Task statement -
Would you return each entry exactly as written, omitting any pictures?

Extracted entries -
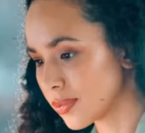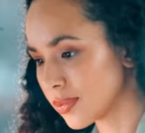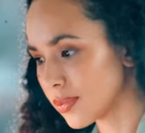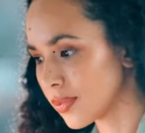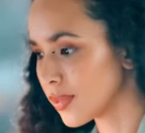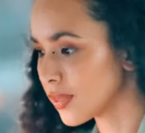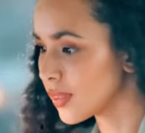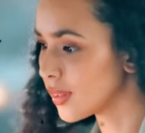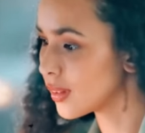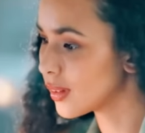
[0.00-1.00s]
С
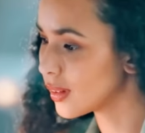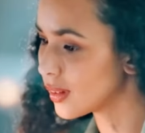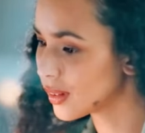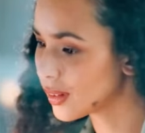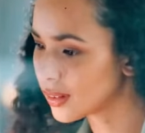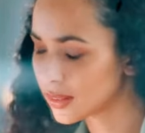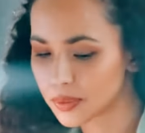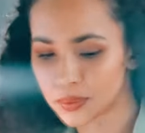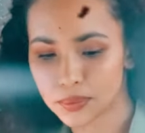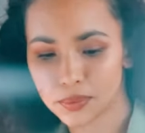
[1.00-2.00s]
самого детства Юлия
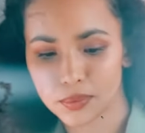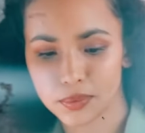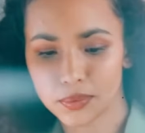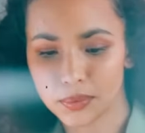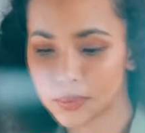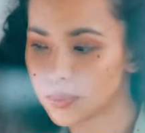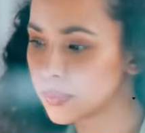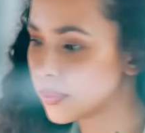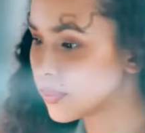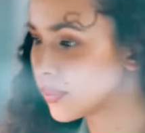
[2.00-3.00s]
питала особую
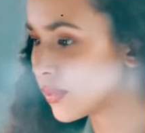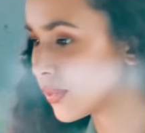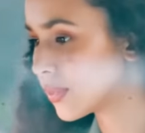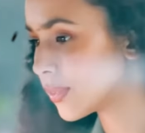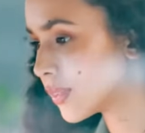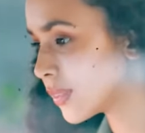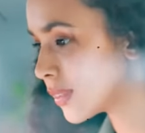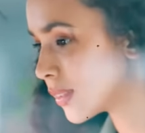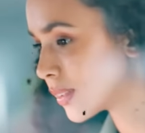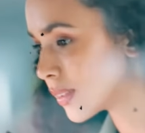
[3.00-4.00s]
любовь к собакам и
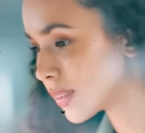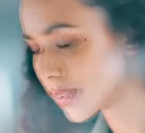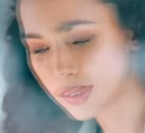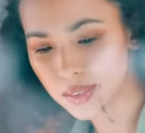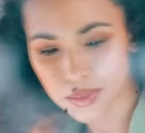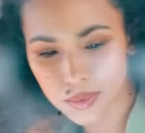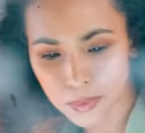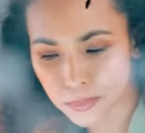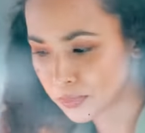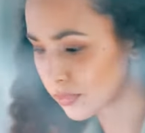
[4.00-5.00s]
часто вспоминала
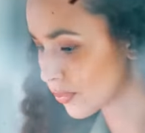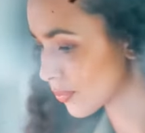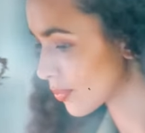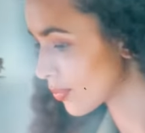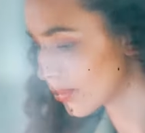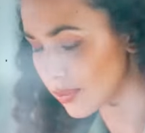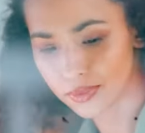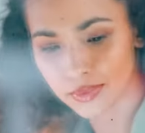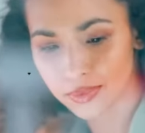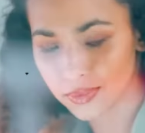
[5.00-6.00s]
овчарку,
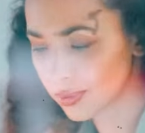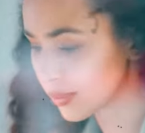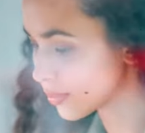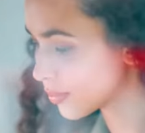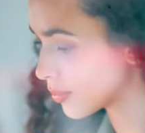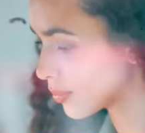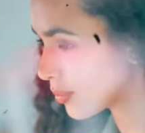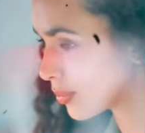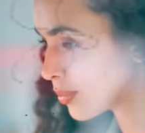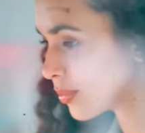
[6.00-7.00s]
которая была у ее
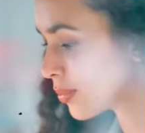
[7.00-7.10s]
родителей.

Result for this exercise -
[0.00-1.00s]
С
[1.00-2.00s]
самого детства Юлия
[2.00-3.00s]
питала особую
[3.00-4.00s]
любовь к собакам и
[4.00-5.00s]
часто вспоминала
[5.00-6.00s]
овчарку,
[6.00-7.00s]
которая была у ее
[7.00-7.10s]
родителей.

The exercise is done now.